А Миреле — показалось ему тогда — сидя в экипаже, улыбалась и смотрела в сторону.
Отчего смотрела она в сторону? Оттого ли, что из города ехал мимо в своей бричке бывший жених ее? Или оттого, что этим старым пальто мать его по субботам всегда прикрывала стоящий в печи чолнт[4]?
Но ведь для этой изнеженной и себялюбивой девушки вообще ничего на свете не существовало, кроме ее собственной избалованной душеньки.
Липкис лишь теперь начал ясно это понимать и даже потом ставил ей это в укор в бесчисленных письмах, которых никогда не отправлял.
«Вообще, — писал он ей в одном из таких неотправленных писем, — разве вы в состоянии вникнуть своим эгоистическим сердцем хотя бы в положение расстроенного и подавленного горем отца, которого вы, взрослая девушка, без стеснения вдруг принимались целовать в присутствии целой кучи посторонних людей?»
В глухом безмолвии цепенел холодноватый воздух; первый снежок запорошил унылый городок и по-зимнему пустынную околицу.
Ни минуты не могла она теперь усидеть в родительском доме и все короткие дни напролет блуждала по окрестным занесенным снегом полям, где шаги ее и Липкиса оставляли следы на снегу.
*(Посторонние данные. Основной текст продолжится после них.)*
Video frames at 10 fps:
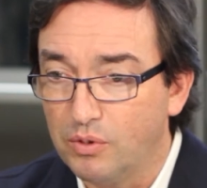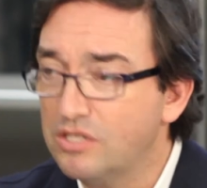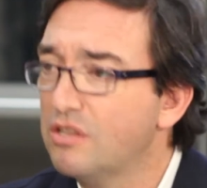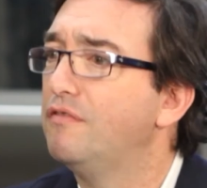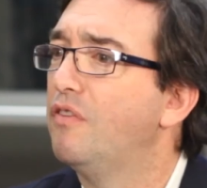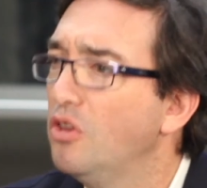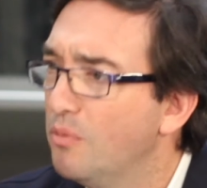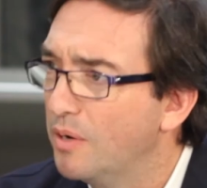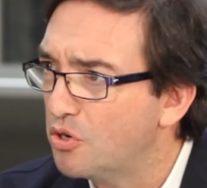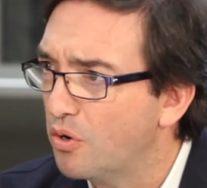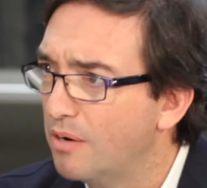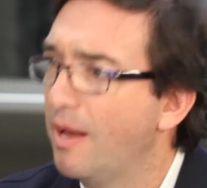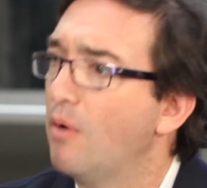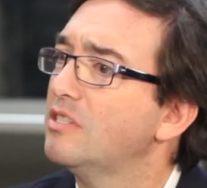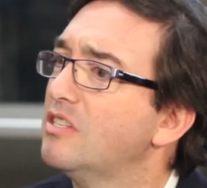what's the volume we're talking
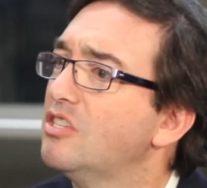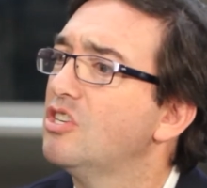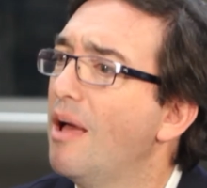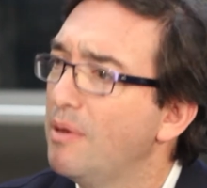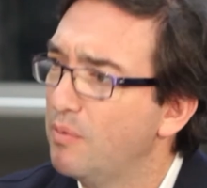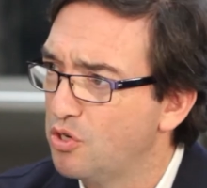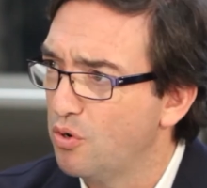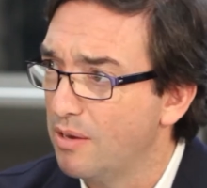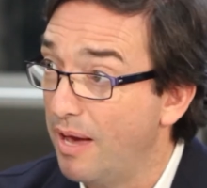about? What's the timing we're talking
Странное производили они тогда впечатление: в холодных просторах, между мутным небом и белой от снега землей — двое людей, молчаливо блуждающих по раскинувшимся широко полям, лишь изредка перекидываясь каким-нибудь словом. Все вокруг овеяно было тишиной, тишиной кладбища — и одинокая крестьянская хатка под белой заметенной снегом крышей, и где-то в соседней долинке замерзший прудок; в разных углах горизонта дремали побледневшие рощи, глубоко ушедшие в снег; отсюда казались они какими-то новыми, необычайными и обманывали зрение человека, изредка проезжавшего на быстрых санках: «Что за диво? Неужели это дубовые рощи?»
Никто не заметил, что в ту пору она перешла с Липкисом на «ты» и стала называть его просто по имени.
Однажды во время прогулки по занесенным снегом полям Миреле сказала ему, что о любви с ее стороны и речи быть не может, но временами ей попросту так хорошо, когда он рядом. Понимает он это, Липкис, или нет?
И прикусив нижнюю губу, она принялась щелкать его по носу и довела до того, что лицо его расплылось в глубокую улыбку.
А у нее самой еще печальнее стали тогда голубые глаза, и меланхолические искорки все чаще загорались и них; в раздумье долго глядела она, бывало, в окутанные легким туманом зимние дали и роняла странные вопросы:
— Вы слышите, Липкис, как мир молчит?
Липкис чувствовал, что он должен хоть что-нибудь сказать об этом безмолвном мире, и, долго собираясь с силами, подергивая то шеей, то плечами, наконец он начинал:
— Да, недурно было бы так уйти в эти поля и уже больше не возвращаться.
Но она совсем не слушала его слов, а все глядела неотрывно в слегка затуманенную даль и задумчиво тянула свое:
— Понимаешь ли ты, как все мне теперь чуждо и безразлично?
И спустя некоторое время снова в том же духе:
— Если бы в эту минуту вдруг погиб весь этот оцепенелый мир, и я с ним заодно, я бы даже не вскрикнула от испуга.
А порою овладевала ею опять какая-то странная веселость и дикая жажда жизни; тогда она ни за что не соглашалась вернуться домой и принималась без умолку болтать о кредиторах отца, здешних и приезжих, которые каждый день являлись к ним, шумели и стучали кулаками по столу.
— Они такие отвратительные, эти люди. Конечно, отец виноват, что извел попусту их деньги, но из этого еще не следует, что они могут, нисколько не стесняясь, расхаживать по нашему дому и вопить: «Грабеж, спасите!» Таким голосом, что на десятой улице слышно.